Initially announced in May 2009, HAFA was also designed to help reduce wait times by streamlining the short sale process through standardized documents and approaches for short sales. Under the program, the government offers incentive payments to mortgage-servicing companies, investors and even the borrowers that accept a short sale under prescribed guidelines.
For example, second-lien mortgages receive 6% of the unpaid loan balance in a short sale, up to a maximum of $6,000, but they must agree to relinquish all claims against a borrower. (Our story on Saturday illustrated why seconds pose problems in short sales.) The program also provides $3,000 in “move-out assistance” to borrowers.
Many real-estate agents say banks have largely ignored the program and that they are applying it unevenly. “Banks are initiating the HAFA transaction and then after three weeks they say, ‘Naw, sorry, you didn’t qualify,’” says Greg Markov, a Phoenix real-estate agent. “That three weeks is a huge pain.

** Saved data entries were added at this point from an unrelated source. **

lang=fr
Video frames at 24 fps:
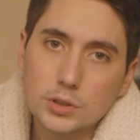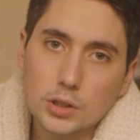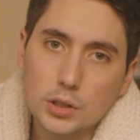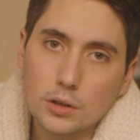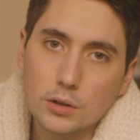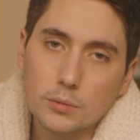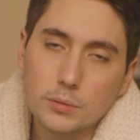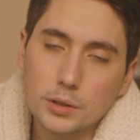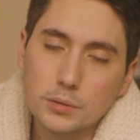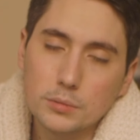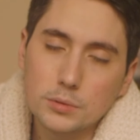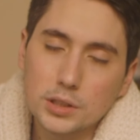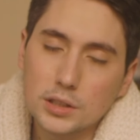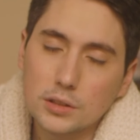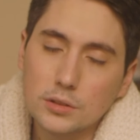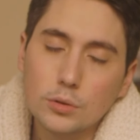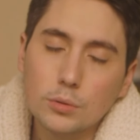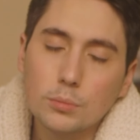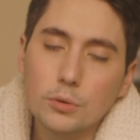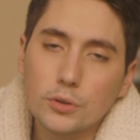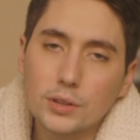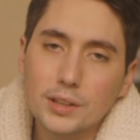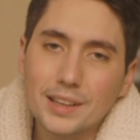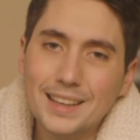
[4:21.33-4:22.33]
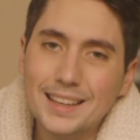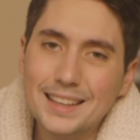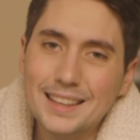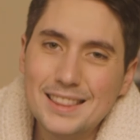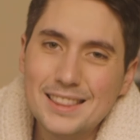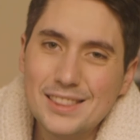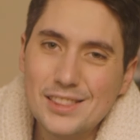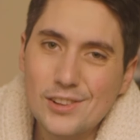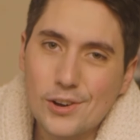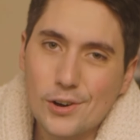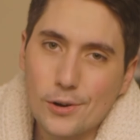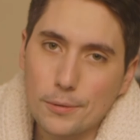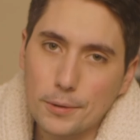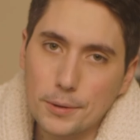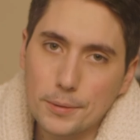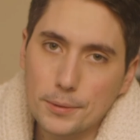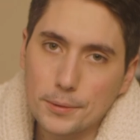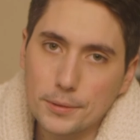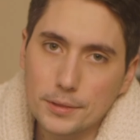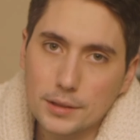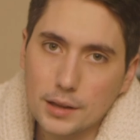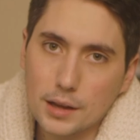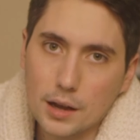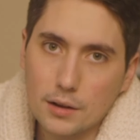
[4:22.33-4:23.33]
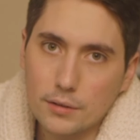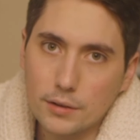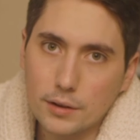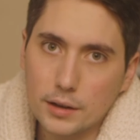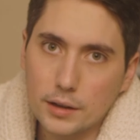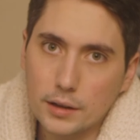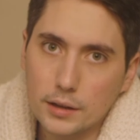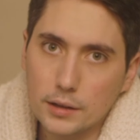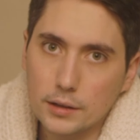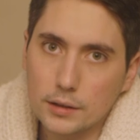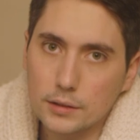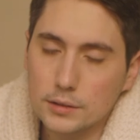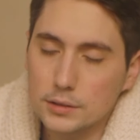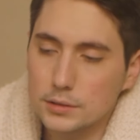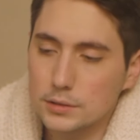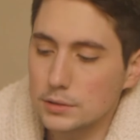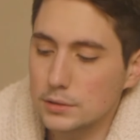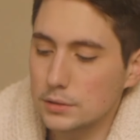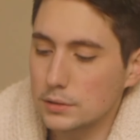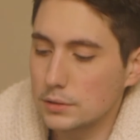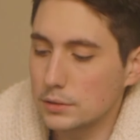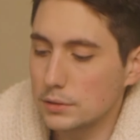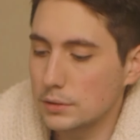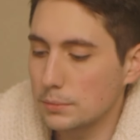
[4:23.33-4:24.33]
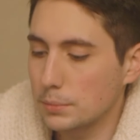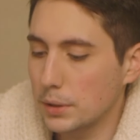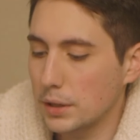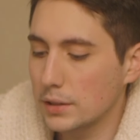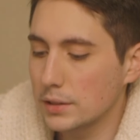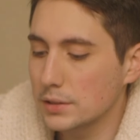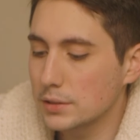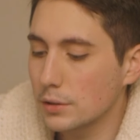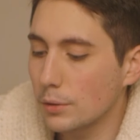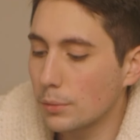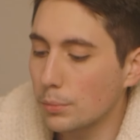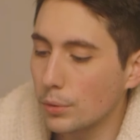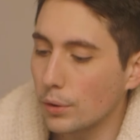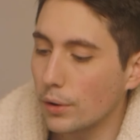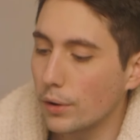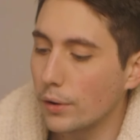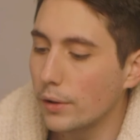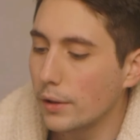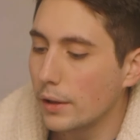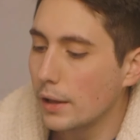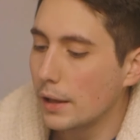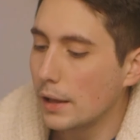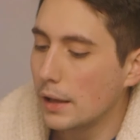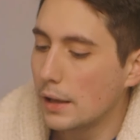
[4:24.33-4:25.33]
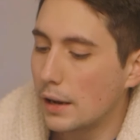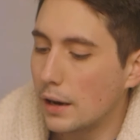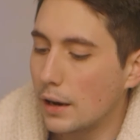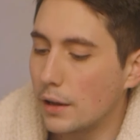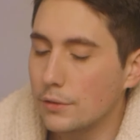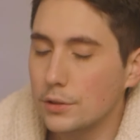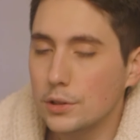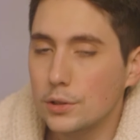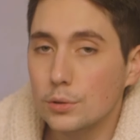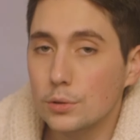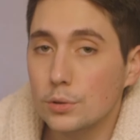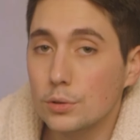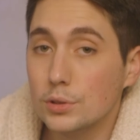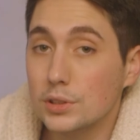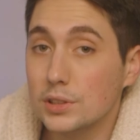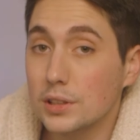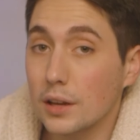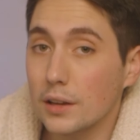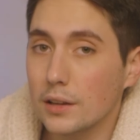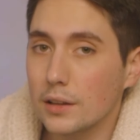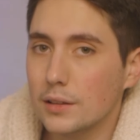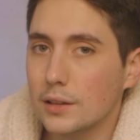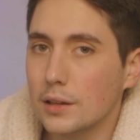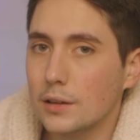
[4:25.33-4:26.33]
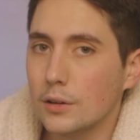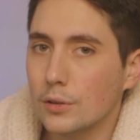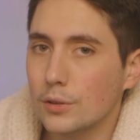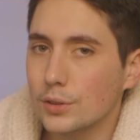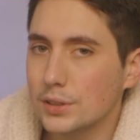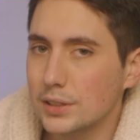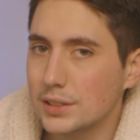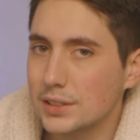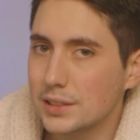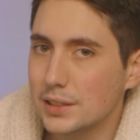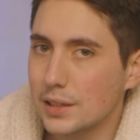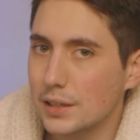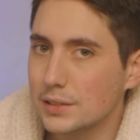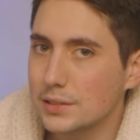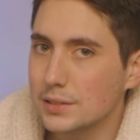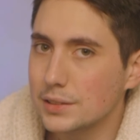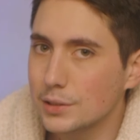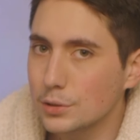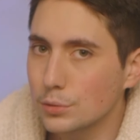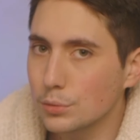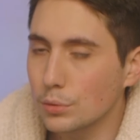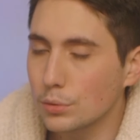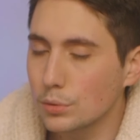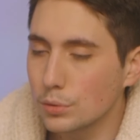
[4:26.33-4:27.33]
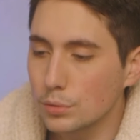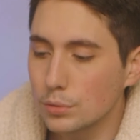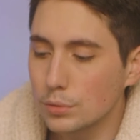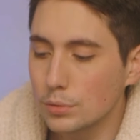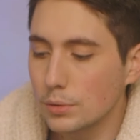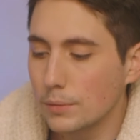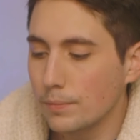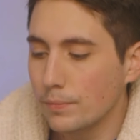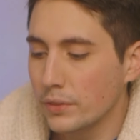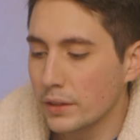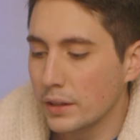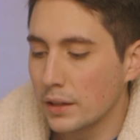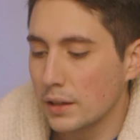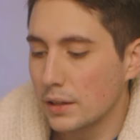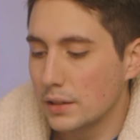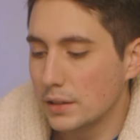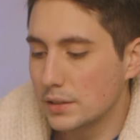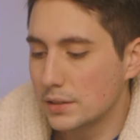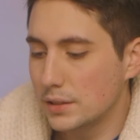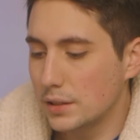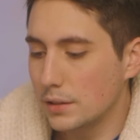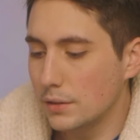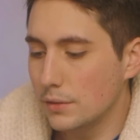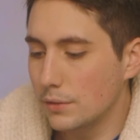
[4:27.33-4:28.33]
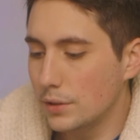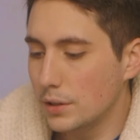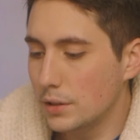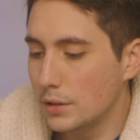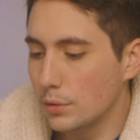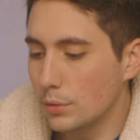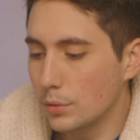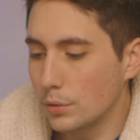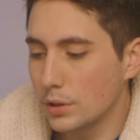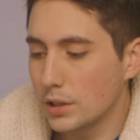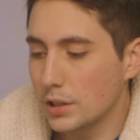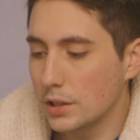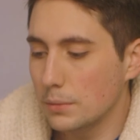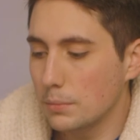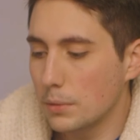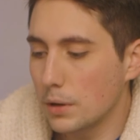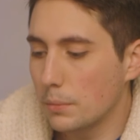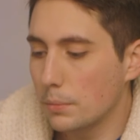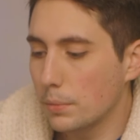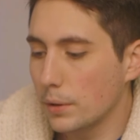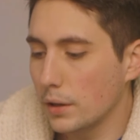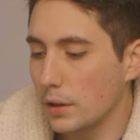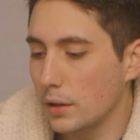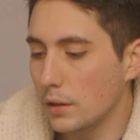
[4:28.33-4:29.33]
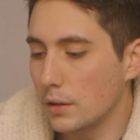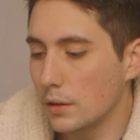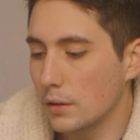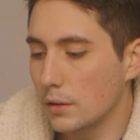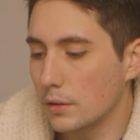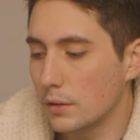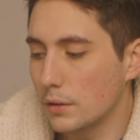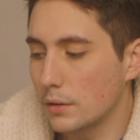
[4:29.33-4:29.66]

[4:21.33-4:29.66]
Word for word: quand même, qui demandent énormément de travail. Hein. Par exemple, la vidéo de Stargate Atlantis, la saison 2, c'est une vidéo qui m'a pris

You wasted all this time.”
Industry officials, meanwhile, say that HAFA has been hindered by extensive documentation requirements and restrictive qualification guidelines. A homeowner that’s already relocated isn’t HAFA eligible, for example, and neither are borrowers that apply within 60 days of a foreclosure date.
The program is also voluntary, which may limit participation from second-lien holders and mortgage insurance companies that see a financial reason to avoid a short sale that requires them to forgo the opportunity to seek deficiencies against borrowers.
“It looks good on paper, but you can’t make anyone participate,” says Kevin Kauffman, a Phoenix real-estate agent who says he’s closed 150 short sales but has yet to complete one through HAFA.
Still, the Treasury and other supporters say they’re optimistic that results will pick up. Because short sales take several months to close, it’s perhaps unrealistic to expect huge numbers of deals that would close within five months. Moreover, Fannie Mae and Freddie Mac didn’t issue their own participation rules until August.
“It does take a little bit of time to see results on these,” says Dave Sunlin, Bank of America’s senior vice president for short sales and bank-owned property sales. “The concept on paper is there.”